The HBM3 specification is coming faster than SK Hynix hinted last July with its early work, when it expected at least 5.2 Gb/sec of signaling and at least 665 Gb/sec of bandwidth per stack .
The HBM3 specification calls for the signaling rate per pin to double to 6.4 Gb/s from the 3.2 Gb/s used with Samsung’s implementation of HBM2E, an extended form of HBM2 that took the technology further. beyond the official JEDEC specification, which defined the signaling rate at 2 Gb/s initially. (There was an earlier variant of HBM2E that used 2.5 Gb/s signaling, and SK Hynix used 3.6 Gb/s signaling to try to gain an HBM2E advantage over Samsung.)
The number of memory channels has also been doubled, from 8 channels with HBM2 to 16 with HBM3, and there’s even support for 32 “pseudo channels” in the architecture, by which we assume there is a kind of interleaving possible between DRAM banks as was usually the case. made in the main memories of the high-end server. The HBM2 and HBM2E variants could stack 4-, 8-, or 12-chip DRAMs, and HBM3 allows for expansion to 16-chip DRAM stacks. DRAM capacities for HBM3 are expected to range from 8 GB to 32 GB, with a four-high stack using 8 GB chips producing 4 GB of capacity and a 16-high stack using 32 GB chips producing 64 GB per stack. First-generation devices using HBM3 memory are expected to be based on 16GB chips, according to JEDEC. The memory interface is still 1024 bits wide and a single HBM3 stack can handle 819 GB/s of bandwidth.
So, with six stacks of HBM3, a device could, in theory, handle 4.8 TB/sec of bandwidth and 384 GB of capacity. We wonder what a Hopper H100 GPU accelerator would weigh with that much bandwidth and capacity in terms of cost and thermals. . . .
Because the upper echelons of computing are impatient with memory bandwidth, Rambus is already going beyond the relatively new HBM3 specification, with something that could possibly be called HBM3E in the table above. Specifically, Rambus already has signaling circuitry designed to drive 8.4 Gb/s signals for the HBM3 pins and provide 1,075 Gb/s — yes, 1.05 TB/s — of bandwidth per HBM3 stack. Six of these stacks and you have up to 6.3 TB/sec of memory bandwidth. This is possible through custom HBM3 memory controllers and custom HBM3 stack PHYs. (Rambus had up to 4Gb/s signaling on HBM2E, by the way.)
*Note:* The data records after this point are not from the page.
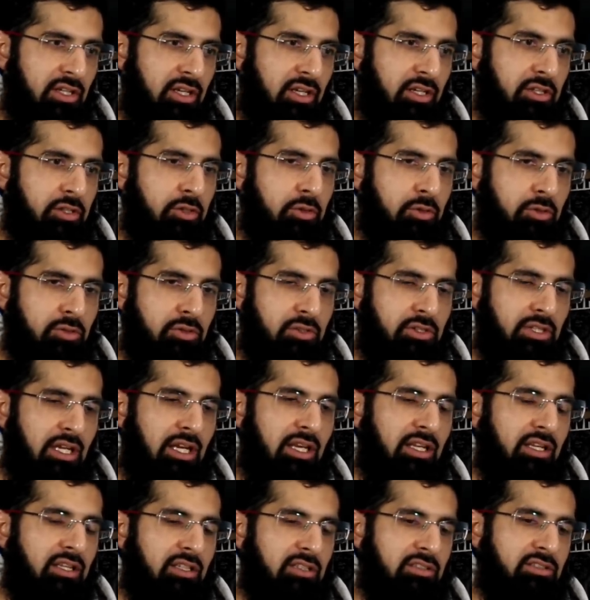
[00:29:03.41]
You're
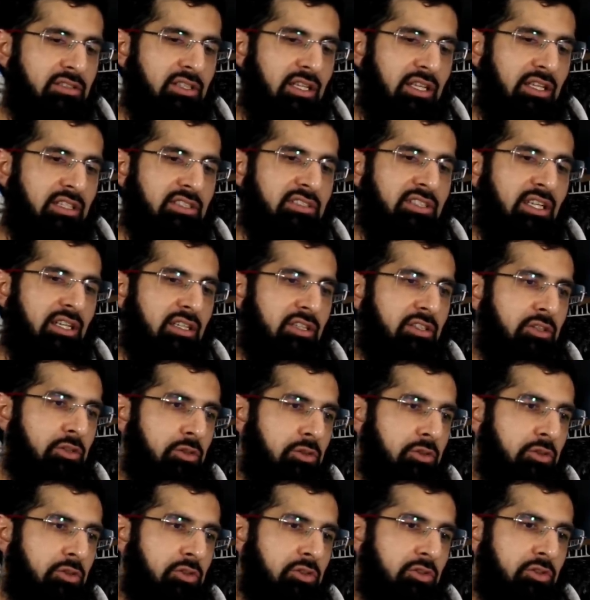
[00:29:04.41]
telling us that
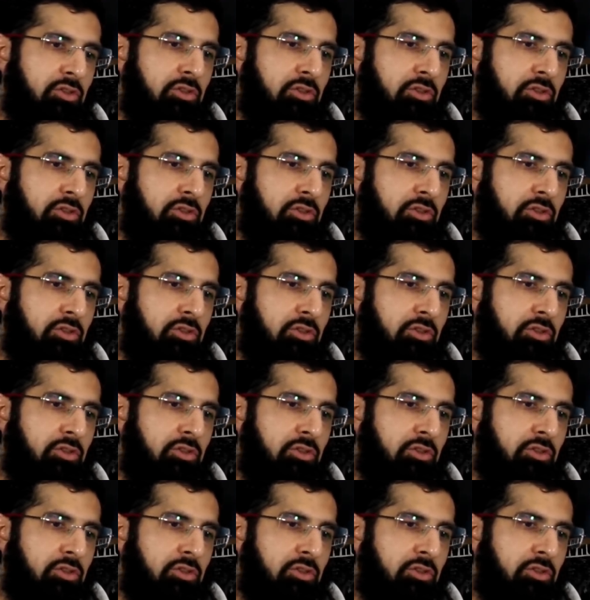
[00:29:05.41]
exactly.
Such bandwidth could actually keep a compute device like the Nvidia Hopper GPU, or an upcoming Google TPU5 machine-learning matrix engine, or choose the data-heavy device of your dreams. We shudder at the watts and the costs, though. But again, if bandwidth is the bottleneck, maybe it makes sense to invest more there and liquid cool everything.
Someone please build such a beast so we can see how it works and analyze its economy.
It’s up to you, Samsung and SK Hynix.